PROBLEM DETAILS: Exclude the images, then return every line below exactly as written.

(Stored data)
***

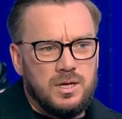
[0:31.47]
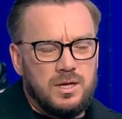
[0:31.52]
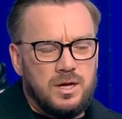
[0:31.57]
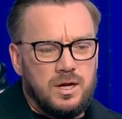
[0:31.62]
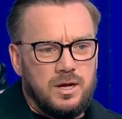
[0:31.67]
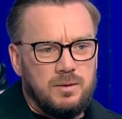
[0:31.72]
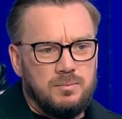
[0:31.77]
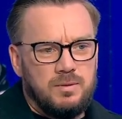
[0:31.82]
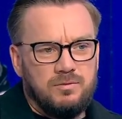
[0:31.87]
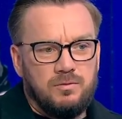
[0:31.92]

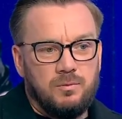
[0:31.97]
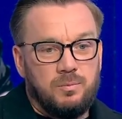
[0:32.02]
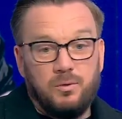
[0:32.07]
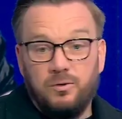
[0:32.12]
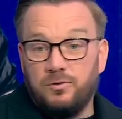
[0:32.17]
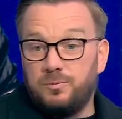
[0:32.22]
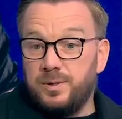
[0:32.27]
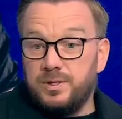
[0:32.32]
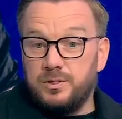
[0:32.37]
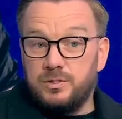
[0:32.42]

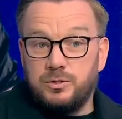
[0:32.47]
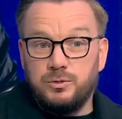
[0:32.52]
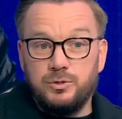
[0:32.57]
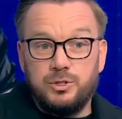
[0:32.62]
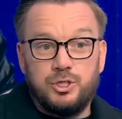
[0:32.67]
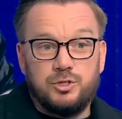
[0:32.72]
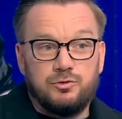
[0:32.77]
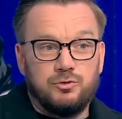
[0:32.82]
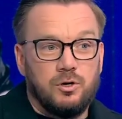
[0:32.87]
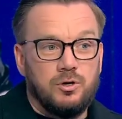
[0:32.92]
Liverpool have been too
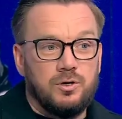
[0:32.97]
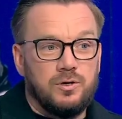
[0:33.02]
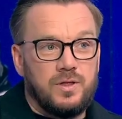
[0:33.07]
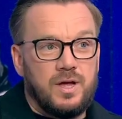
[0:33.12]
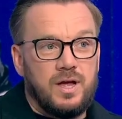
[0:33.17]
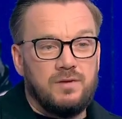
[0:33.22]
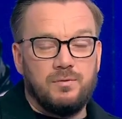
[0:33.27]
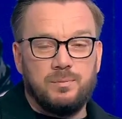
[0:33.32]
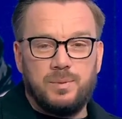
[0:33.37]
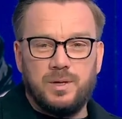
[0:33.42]
strong and
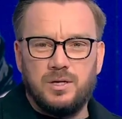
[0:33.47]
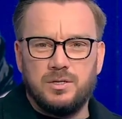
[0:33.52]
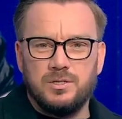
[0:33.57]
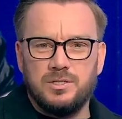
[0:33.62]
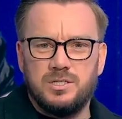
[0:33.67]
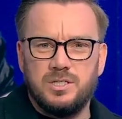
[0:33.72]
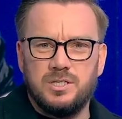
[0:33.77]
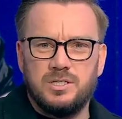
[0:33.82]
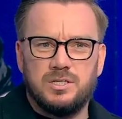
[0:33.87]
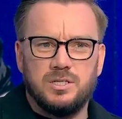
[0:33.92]
they haven't been
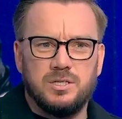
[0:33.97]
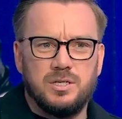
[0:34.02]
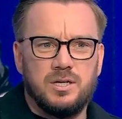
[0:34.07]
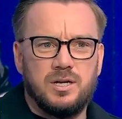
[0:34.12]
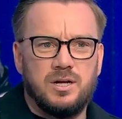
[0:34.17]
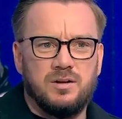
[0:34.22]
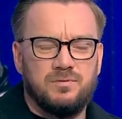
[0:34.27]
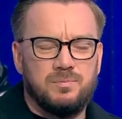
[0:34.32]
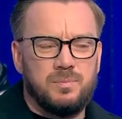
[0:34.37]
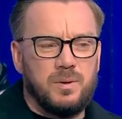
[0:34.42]
consistent
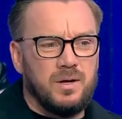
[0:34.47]
enough.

***

EXERCISE OUTPUT:
[0:31.47]
[0:31.52]
[0:31.57]
[0:31.62]
[0:31.67]
[0:31.72]
[0:31.77]
[0:31.82]
[0:31.87]
[0:31.92]

[0:31.97]
[0:32.02]
[0:32.07]
[0:32.12]
[0:32.17]
[0:32.22]
[0:32.27]
[0:32.32]
[0:32.37]
[0:32.42]

[0:32.47]
[0:32.52]
[0:32.57]
[0:32.62]
[0:32.67]
[0:32.72]
[0:32.77]
[0:32.82]
[0:32.87]
[0:32.92]
Liverpool have been too
[0:32.97]
[0:33.02]
[0:33.07]
[0:33.12]
[0:33.17]
[0:33.22]
[0:33.27]
[0:33.32]
[0:33.37]
[0:33.42]
strong and
[0:33.47]
[0:33.52]
[0:33.57]
[0:33.62]
[0:33.67]
[0:33.72]
[0:33.77]
[0:33.82]
[0:33.87]
[0:33.92]
they haven't been
[0:33.97]
[0:34.02]
[0:34.07]
[0:34.12]
[0:34.17]
[0:34.22]
[0:34.27]
[0:34.32]
[0:34.37]
[0:34.42]
consistent
[0:34.47]
enough.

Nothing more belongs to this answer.